╭──

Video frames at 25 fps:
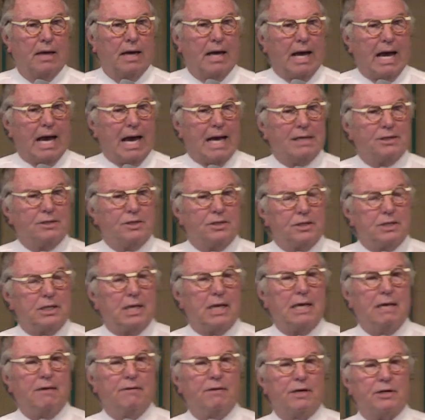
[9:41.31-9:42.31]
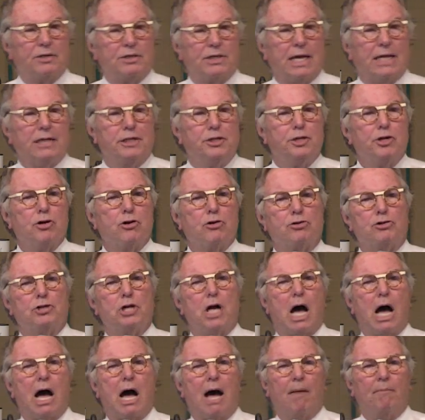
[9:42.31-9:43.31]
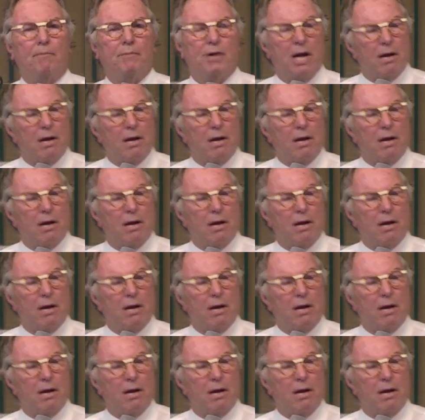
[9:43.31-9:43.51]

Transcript: and see this as your job,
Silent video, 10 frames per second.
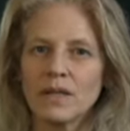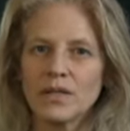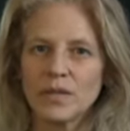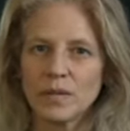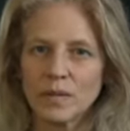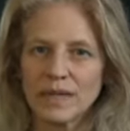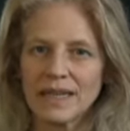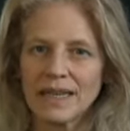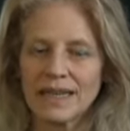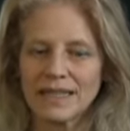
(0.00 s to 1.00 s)
to
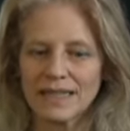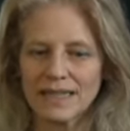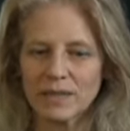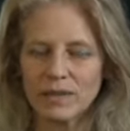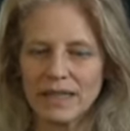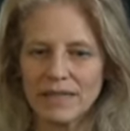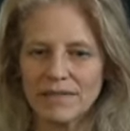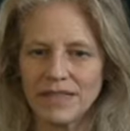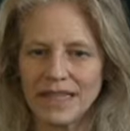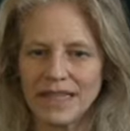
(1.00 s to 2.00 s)
realize that we
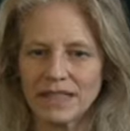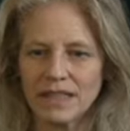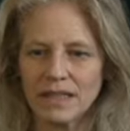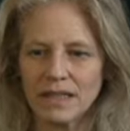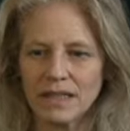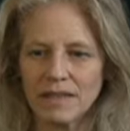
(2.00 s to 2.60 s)
have taken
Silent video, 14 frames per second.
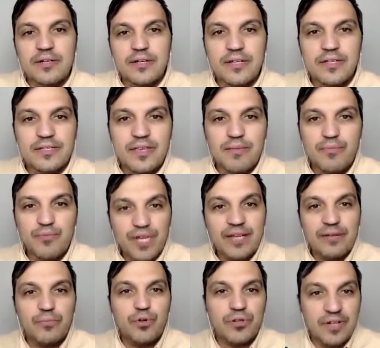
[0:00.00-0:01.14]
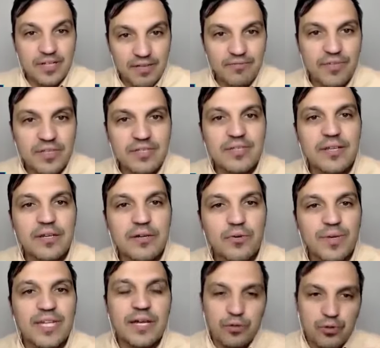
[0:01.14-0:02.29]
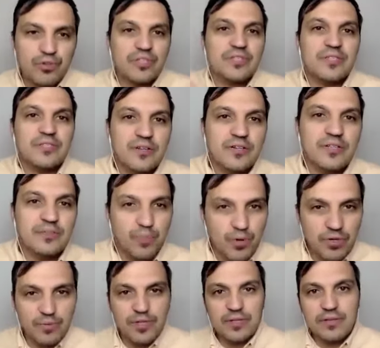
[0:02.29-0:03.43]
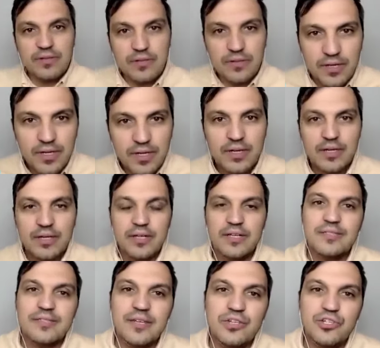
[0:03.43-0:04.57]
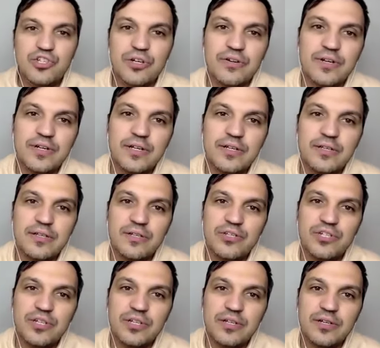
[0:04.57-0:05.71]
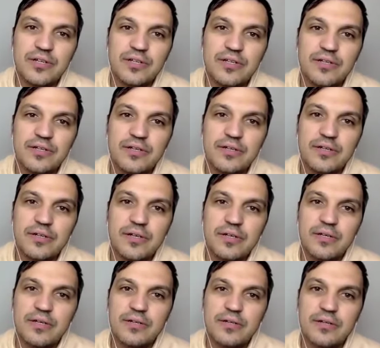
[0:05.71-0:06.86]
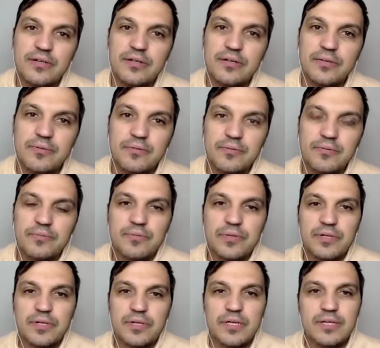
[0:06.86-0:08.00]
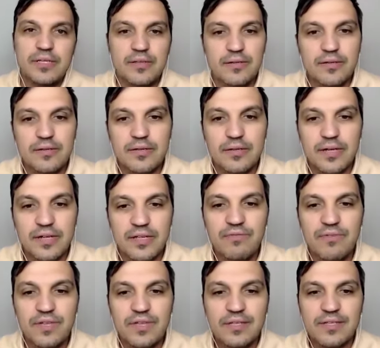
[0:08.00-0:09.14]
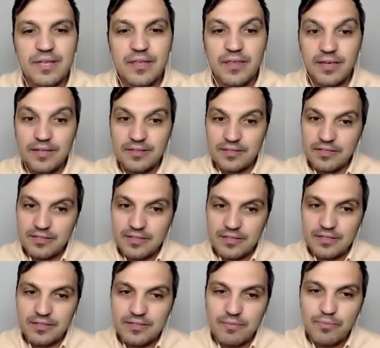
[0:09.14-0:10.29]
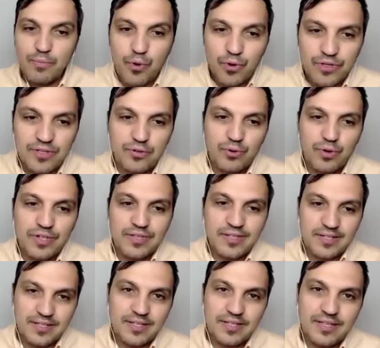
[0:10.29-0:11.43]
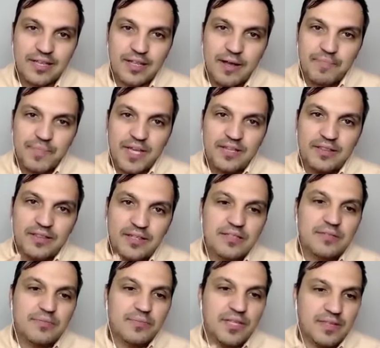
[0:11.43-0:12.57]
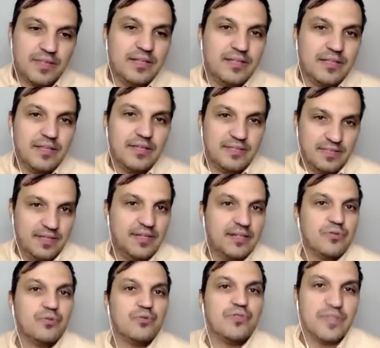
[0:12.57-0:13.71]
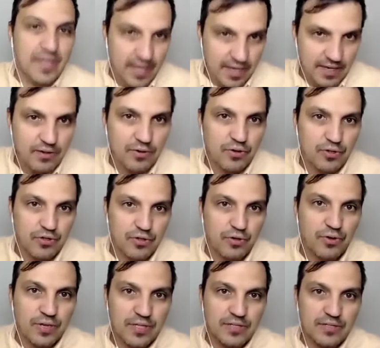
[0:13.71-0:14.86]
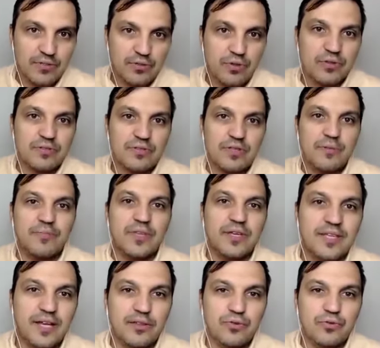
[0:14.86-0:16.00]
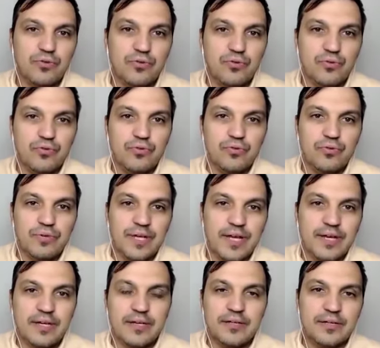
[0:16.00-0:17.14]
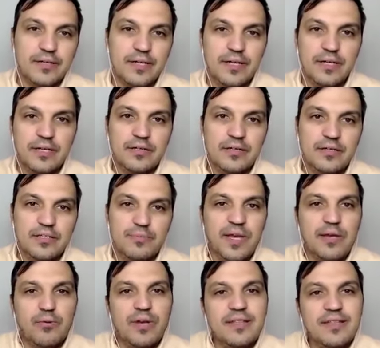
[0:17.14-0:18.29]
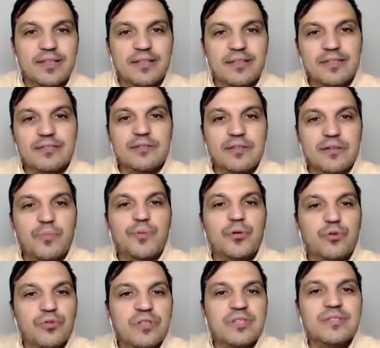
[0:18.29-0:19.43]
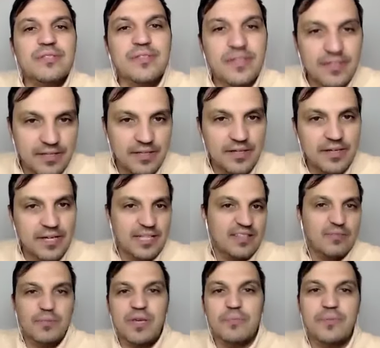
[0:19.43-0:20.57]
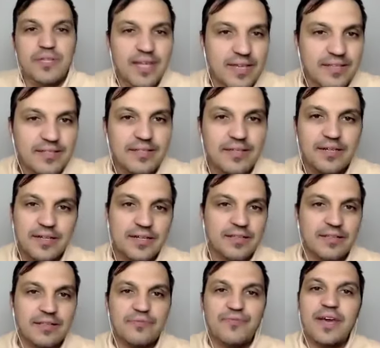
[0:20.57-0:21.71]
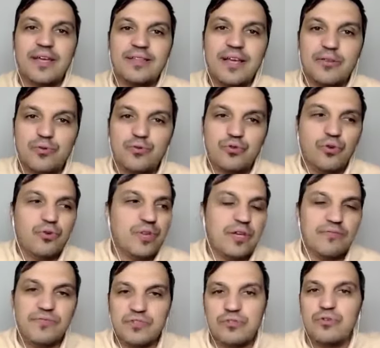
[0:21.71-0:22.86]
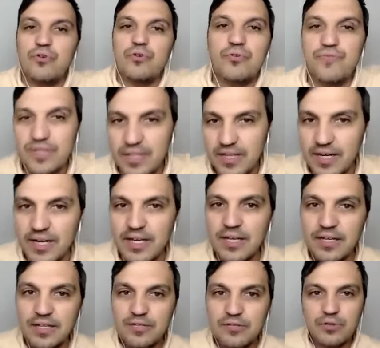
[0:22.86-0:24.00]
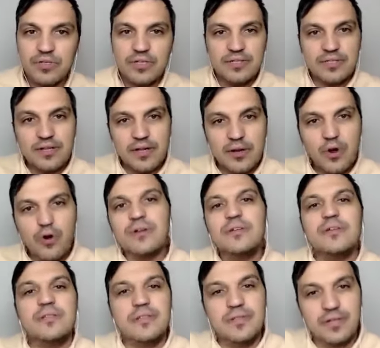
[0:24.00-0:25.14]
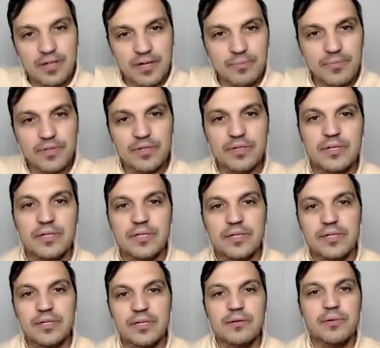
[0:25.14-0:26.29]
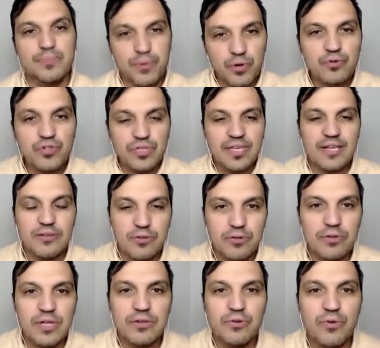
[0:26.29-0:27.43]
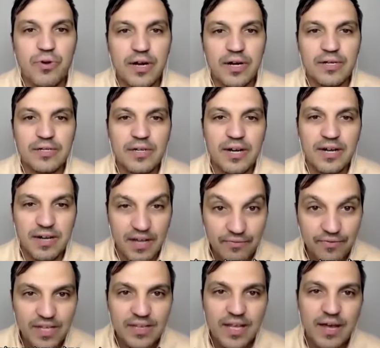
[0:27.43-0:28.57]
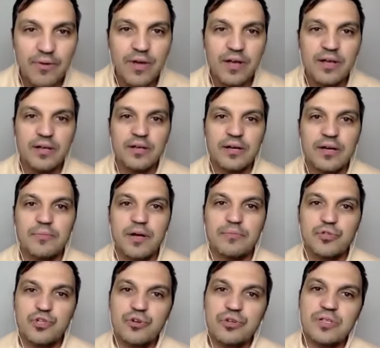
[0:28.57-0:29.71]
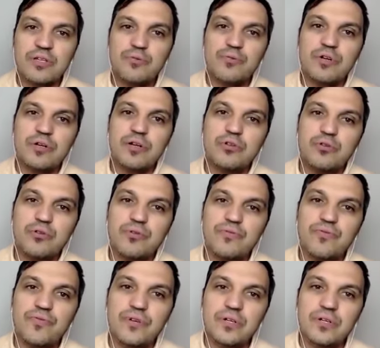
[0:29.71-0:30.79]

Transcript: uh, let's say brick and mortar activities here in Romania, not necessarily sport, but let's say general uh, general uh, uh, and activities, I think it's it's it's important to understand that and this mentality it's here to stay also it's not something that you do like uh, uh, speculating this the opportunities this year and maybe next year and the fact that you don't have a store over there it's a it's a long term uh, approach that you that you are are having now i'm, I'm sure there were a lot of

╰──

Set out every record exactly, images excluded.

Task solution:
Video frames at 25 fps:
[9:41.31-9:42.31]
[9:42.31-9:43.31]
[9:43.31-9:43.51]

Transcript: and see this as your job,
Silent video, 10 frames per second.
(0.00 s to 1.00 s)
to
(1.00 s to 2.00 s)
realize that we
(2.00 s to 2.60 s)
have taken
Silent video, 14 frames per second.
[0:00.00-0:01.14]
[0:01.14-0:02.29]
[0:02.29-0:03.43]
[0:03.43-0:04.57]
[0:04.57-0:05.71]
[0:05.71-0:06.86]
[0:06.86-0:08.00]
[0:08.00-0:09.14]
[0:09.14-0:10.29]
[0:10.29-0:11.43]
[0:11.43-0:12.57]
[0:12.57-0:13.71]
[0:13.71-0:14.86]
[0:14.86-0:16.00]
[0:16.00-0:17.14]
[0:17.14-0:18.29]
[0:18.29-0:19.43]
[0:19.43-0:20.57]
[0:20.57-0:21.71]
[0:21.71-0:22.86]
[0:22.86-0:24.00]
[0:24.00-0:25.14]
[0:25.14-0:26.29]
[0:26.29-0:27.43]
[0:27.43-0:28.57]
[0:28.57-0:29.71]
[0:29.71-0:30.79]

Transcript: uh, let's say brick and mortar activities here in Romania, not necessarily sport, but let's say general uh, general uh, uh, and activities, I think it's it's it's important to understand that and this mentality it's here to stay also it's not something that you do like uh, uh, speculating this the opportunities this year and maybe next year and the fact that you don't have a store over there it's a it's a long term uh, approach that you that you are are having now i'm, I'm sure there were a lot of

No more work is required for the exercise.